L'annonce d'un nouveau Roadster Tesla aux performances ébouriffantes a tapé dans l'orgueil des constructeurs prestigieux. Dont Ferrari fait partie.

«  S’il doit y avoir une supercar électrique, alors Ferrari doit en être le pionnier  » : Sergio Marchionne, président du célèbre constructeur italien, en a visiblement marre que Tesla s’accapare toute la lumière. C’est une question d’orgueil et force est de reconnaître que le prochain Roadster du géant américain fait trembler les géants.

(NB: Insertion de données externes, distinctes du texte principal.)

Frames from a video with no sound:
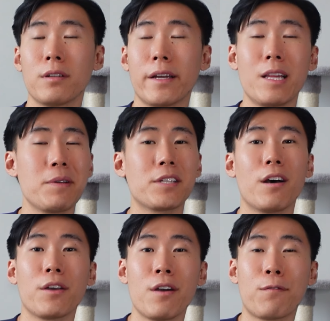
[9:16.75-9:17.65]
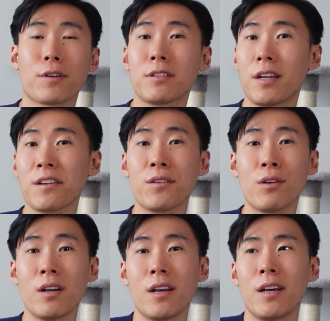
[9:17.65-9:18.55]
And let me tell you, for
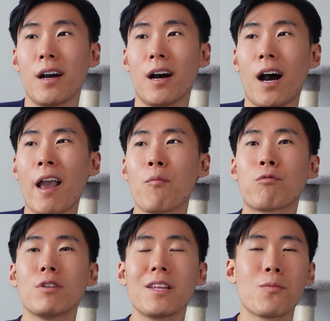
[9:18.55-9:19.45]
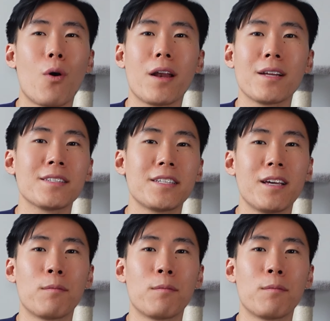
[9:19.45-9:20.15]
clinical, I really wanted to see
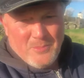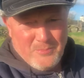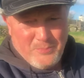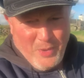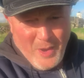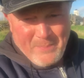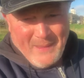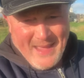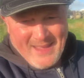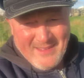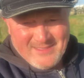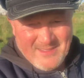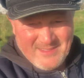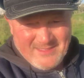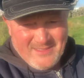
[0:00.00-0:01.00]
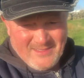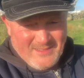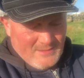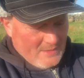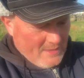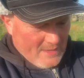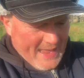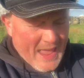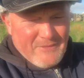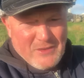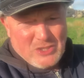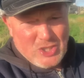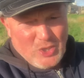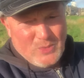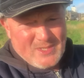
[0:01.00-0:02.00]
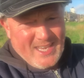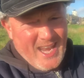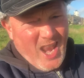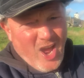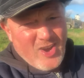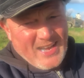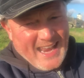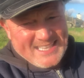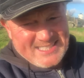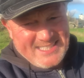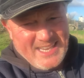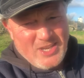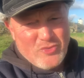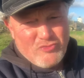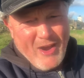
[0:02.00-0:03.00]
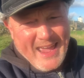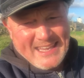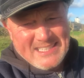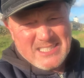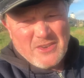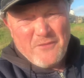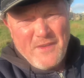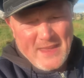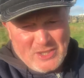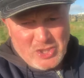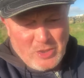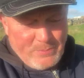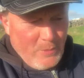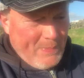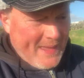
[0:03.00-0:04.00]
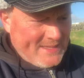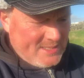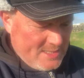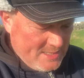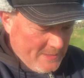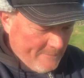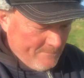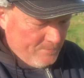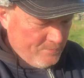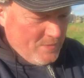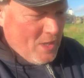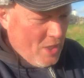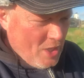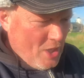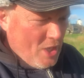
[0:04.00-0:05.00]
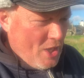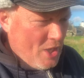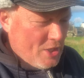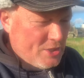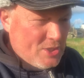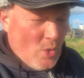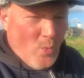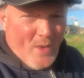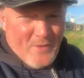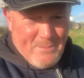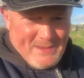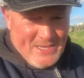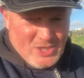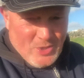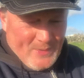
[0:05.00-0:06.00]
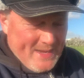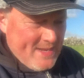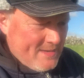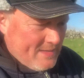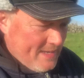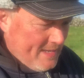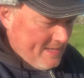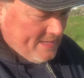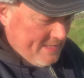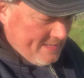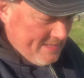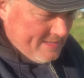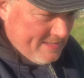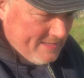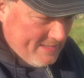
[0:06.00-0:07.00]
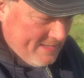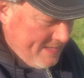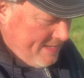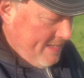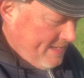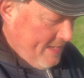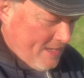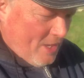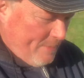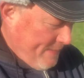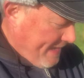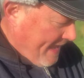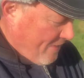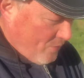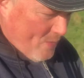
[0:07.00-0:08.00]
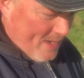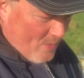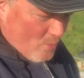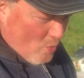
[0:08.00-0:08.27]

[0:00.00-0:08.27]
proper, heavy-duty, long-lasting raised vegetable beds. So what I've been doing, got to be careful where I'm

«  Les gens sont ébahis par la supercar de Tesla : je n’essaie pas de minimiser ce qu’Elon a fait mais je pense que c’est faisable par nous aussi  », ajoute l’intéressé. Traduction : Ferrari, Porsche, Lamborghini ou encore McLaren ne peuvent pas se permettre d’être dépassés par Tesla sur un segment où ils sont rois. C’est presque une question d’honneur.

Orgueil et honneur (mais pas préjugé)

Pendant le salon automobile d’Amérique du Nord situé à Detroit, Sergio Marchionne a donc officialisé le développement d’une Ferrari 100 % électrique. S’il n’a strictement rien partagé sur les caractéristiques (vitesse, accélération, autonomie), il a promis que la supercar sera commercialisée avant la deuxième génération du Roadster de Tesla, soit avant 2020. Et elle sera logiquement  proposée à un tarif élevé :  «  Je ne connais aucune activité profitable en vendant des véhicules électriques qui ne serait pas du très, très haut de gamme  ».

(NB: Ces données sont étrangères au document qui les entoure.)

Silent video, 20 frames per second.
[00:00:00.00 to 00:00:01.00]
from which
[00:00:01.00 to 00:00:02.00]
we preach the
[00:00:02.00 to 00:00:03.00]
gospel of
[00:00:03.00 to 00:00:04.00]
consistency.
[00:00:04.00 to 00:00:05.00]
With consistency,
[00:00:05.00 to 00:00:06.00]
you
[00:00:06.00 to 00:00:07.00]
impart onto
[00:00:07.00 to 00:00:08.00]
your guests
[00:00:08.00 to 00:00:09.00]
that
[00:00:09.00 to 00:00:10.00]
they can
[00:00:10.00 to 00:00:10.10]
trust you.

La Ferrari en question devra en tout cas s’aligner sur certains arguments affichés par le Roadster, l’ennemi américain capable d’avaler le 0 à 100 km/h en 1,9 seconde et de rouler pendant 1 000 kilomètres sans passer par la case recharge. Au pire, l’Italienne visera la Mission E de Porsche, qui met 3,5 secondes pour atteindre ce premier palier de vitesse. La course au prestige est bel et bien lancée et l’enjeu est le suivant : sortir une supercar électrique avant les autres. Disons plutôt avant Tesla.